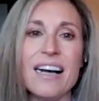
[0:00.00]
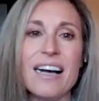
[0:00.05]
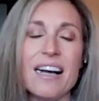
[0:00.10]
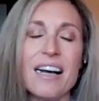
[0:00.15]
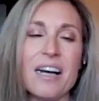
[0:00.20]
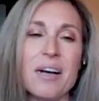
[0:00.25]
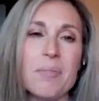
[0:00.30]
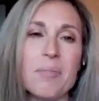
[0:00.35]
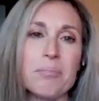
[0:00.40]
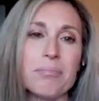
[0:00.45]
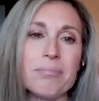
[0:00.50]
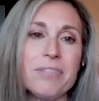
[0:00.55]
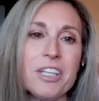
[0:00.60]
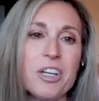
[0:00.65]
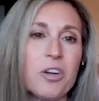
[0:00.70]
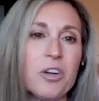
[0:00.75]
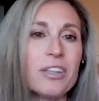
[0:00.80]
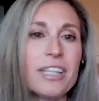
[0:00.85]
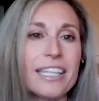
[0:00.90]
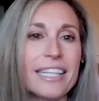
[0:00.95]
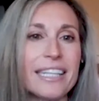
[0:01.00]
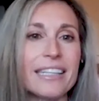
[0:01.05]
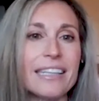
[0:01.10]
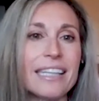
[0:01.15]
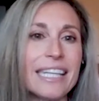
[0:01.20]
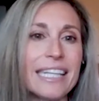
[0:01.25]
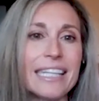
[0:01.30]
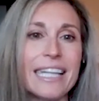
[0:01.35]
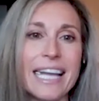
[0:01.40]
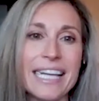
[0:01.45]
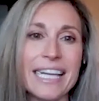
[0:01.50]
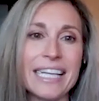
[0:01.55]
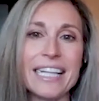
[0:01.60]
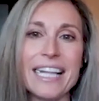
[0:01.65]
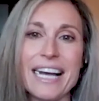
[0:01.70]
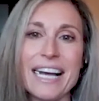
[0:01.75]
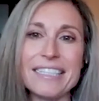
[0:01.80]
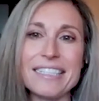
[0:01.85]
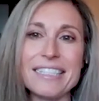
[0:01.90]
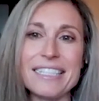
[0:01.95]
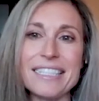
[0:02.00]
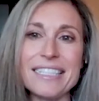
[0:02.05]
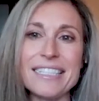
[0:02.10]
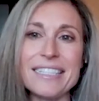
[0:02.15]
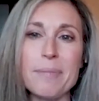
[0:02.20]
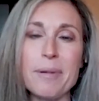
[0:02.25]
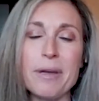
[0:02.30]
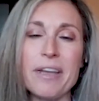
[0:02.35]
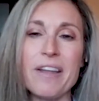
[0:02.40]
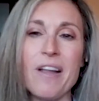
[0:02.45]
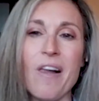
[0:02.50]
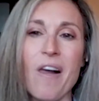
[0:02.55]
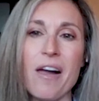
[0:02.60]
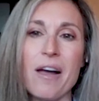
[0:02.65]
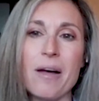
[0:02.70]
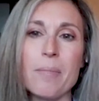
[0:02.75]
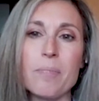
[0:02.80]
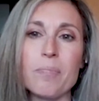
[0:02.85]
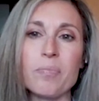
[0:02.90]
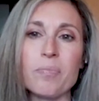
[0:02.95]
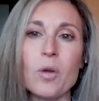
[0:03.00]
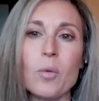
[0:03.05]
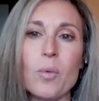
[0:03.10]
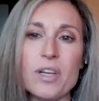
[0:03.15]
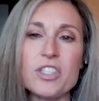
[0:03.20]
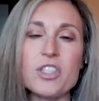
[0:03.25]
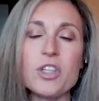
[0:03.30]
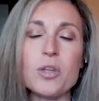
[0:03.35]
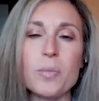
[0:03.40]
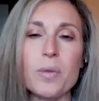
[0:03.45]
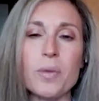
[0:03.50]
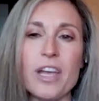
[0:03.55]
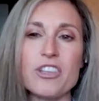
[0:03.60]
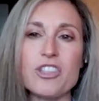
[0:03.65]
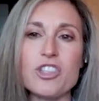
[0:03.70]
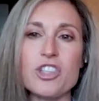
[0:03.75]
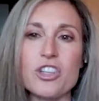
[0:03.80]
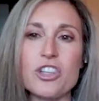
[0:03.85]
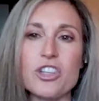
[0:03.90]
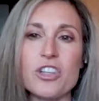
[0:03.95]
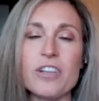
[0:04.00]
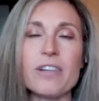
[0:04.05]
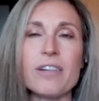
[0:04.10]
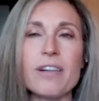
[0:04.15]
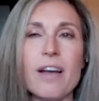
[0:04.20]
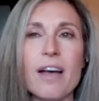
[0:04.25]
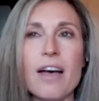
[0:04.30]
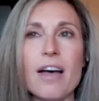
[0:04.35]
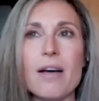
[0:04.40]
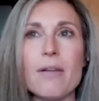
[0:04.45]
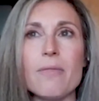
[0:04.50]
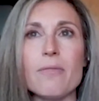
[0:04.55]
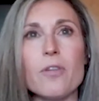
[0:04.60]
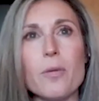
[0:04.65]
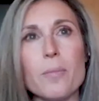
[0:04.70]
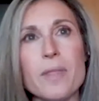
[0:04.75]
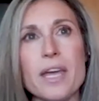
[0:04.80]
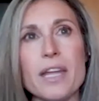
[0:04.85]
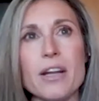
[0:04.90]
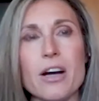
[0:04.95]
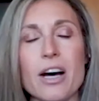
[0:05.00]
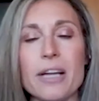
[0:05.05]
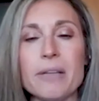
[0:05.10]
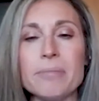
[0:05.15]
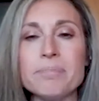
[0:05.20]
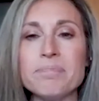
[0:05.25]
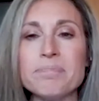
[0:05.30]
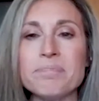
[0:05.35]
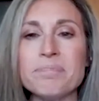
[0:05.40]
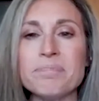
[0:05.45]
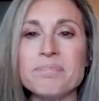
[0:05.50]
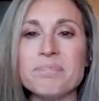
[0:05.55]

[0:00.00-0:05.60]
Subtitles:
You know, lead line classes, but Western pleasure from then on.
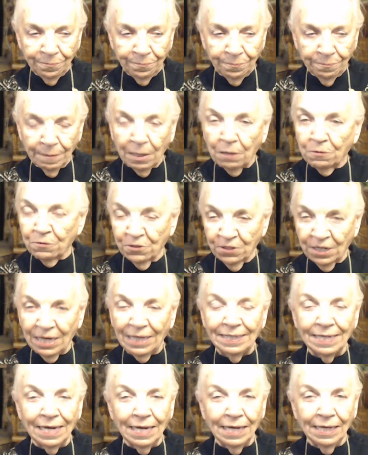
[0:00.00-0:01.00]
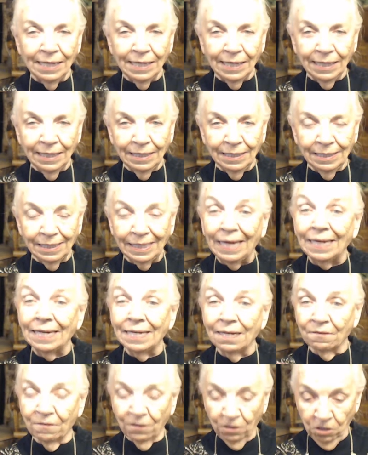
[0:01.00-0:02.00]
Mount Sinai and getting
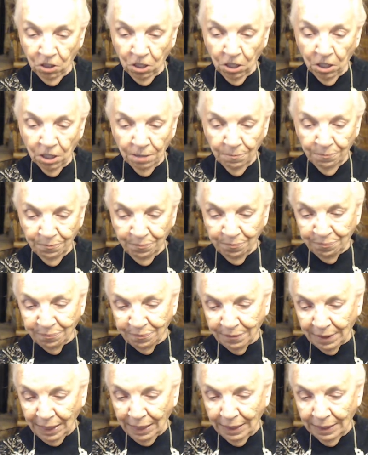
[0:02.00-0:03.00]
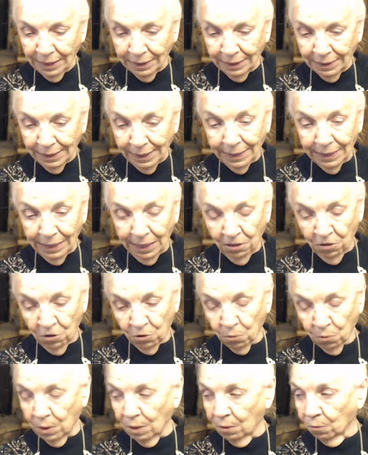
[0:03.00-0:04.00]
the law and getting into
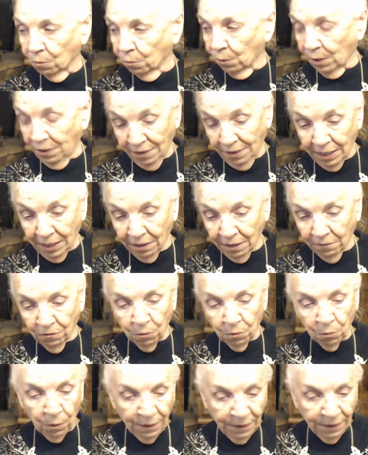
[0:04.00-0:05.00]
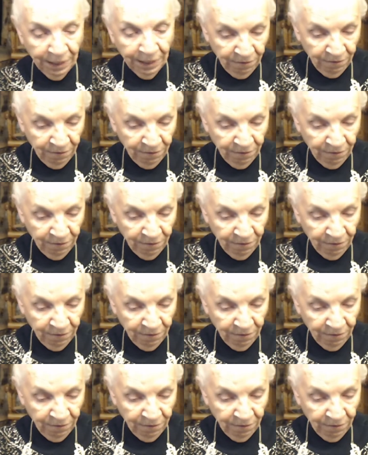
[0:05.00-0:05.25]
what we think of when we think of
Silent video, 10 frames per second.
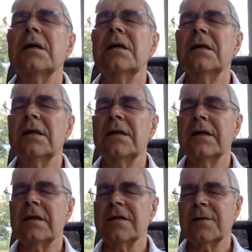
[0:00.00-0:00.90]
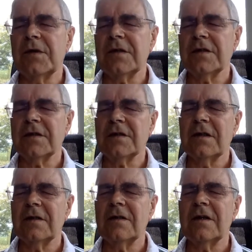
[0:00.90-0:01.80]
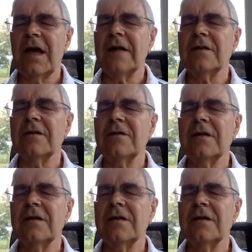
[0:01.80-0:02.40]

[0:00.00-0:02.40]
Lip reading: that little space at the end of the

#### [TO DO]
An exact copy of the entries above is needed, with the pictures removed.

#### [COMPLETED EXERCISE]
[0:00.00]
[0:00.05]
[0:00.10]
[0:00.15]
[0:00.20]
[0:00.25]
[0:00.30]
[0:00.35]
[0:00.40]
[0:00.45]
[0:00.50]
[0:00.55]
[0:00.60]
[0:00.65]
[0:00.70]
[0:00.75]
[0:00.80]
[0:00.85]
[0:00.90]
[0:00.95]
[0:01.00]
[0:01.05]
[0:01.10]
[0:01.15]
[0:01.20]
[0:01.25]
[0:01.30]
[0:01.35]
[0:01.40]
[0:01.45]
[0:01.50]
[0:01.55]
[0:01.60]
[0:01.65]
[0:01.70]
[0:01.75]
[0:01.80]
[0:01.85]
[0:01.90]
[0:01.95]
[0:02.00]
[0:02.05]
[0:02.10]
[0:02.15]
[0:02.20]
[0:02.25]
[0:02.30]
[0:02.35]
[0:02.40]
[0:02.45]
[0:02.50]
[0:02.55]
[0:02.60]
[0:02.65]
[0:02.70]
[0:02.75]
[0:02.80]
[0:02.85]
[0:02.90]
[0:02.95]
[0:03.00]
[0:03.05]
[0:03.10]
[0:03.15]
[0:03.20]
[0:03.25]
[0:03.30]
[0:03.35]
[0:03.40]
[0:03.45]
[0:03.50]
[0:03.55]
[0:03.60]
[0:03.65]
[0:03.70]
[0:03.75]
[0:03.80]
[0:03.85]
[0:03.90]
[0:03.95]
[0:04.00]
[0:04.05]
[0:04.10]
[0:04.15]
[0:04.20]
[0:04.25]
[0:04.30]
[0:04.35]
[0:04.40]
[0:04.45]
[0:04.50]
[0:04.55]
[0:04.60]
[0:04.65]
[0:04.70]
[0:04.75]
[0:04.80]
[0:04.85]
[0:04.90]
[0:04.95]
[0:05.00]
[0:05.05]
[0:05.10]
[0:05.15]
[0:05.20]
[0:05.25]
[0:05.30]
[0:05.35]
[0:05.40]
[0:05.45]
[0:05.50]
[0:05.55]

[0:00.00-0:05.60]
Subtitles:
You know, lead line classes, but Western pleasure from then on.
[0:00.00-0:01.00]
[0:01.00-0:02.00]
Mount Sinai and getting
[0:02.00-0:03.00]
[0:03.00-0:04.00]
the law and getting into
[0:04.00-0:05.00]
[0:05.00-0:05.25]
what we think of when we think of
Silent video, 10 frames per second.
[0:00.00-0:00.90]
[0:00.90-0:01.80]
[0:01.80-0:02.40]

[0:00.00-0:02.40]
Lip reading: that little space at the end of the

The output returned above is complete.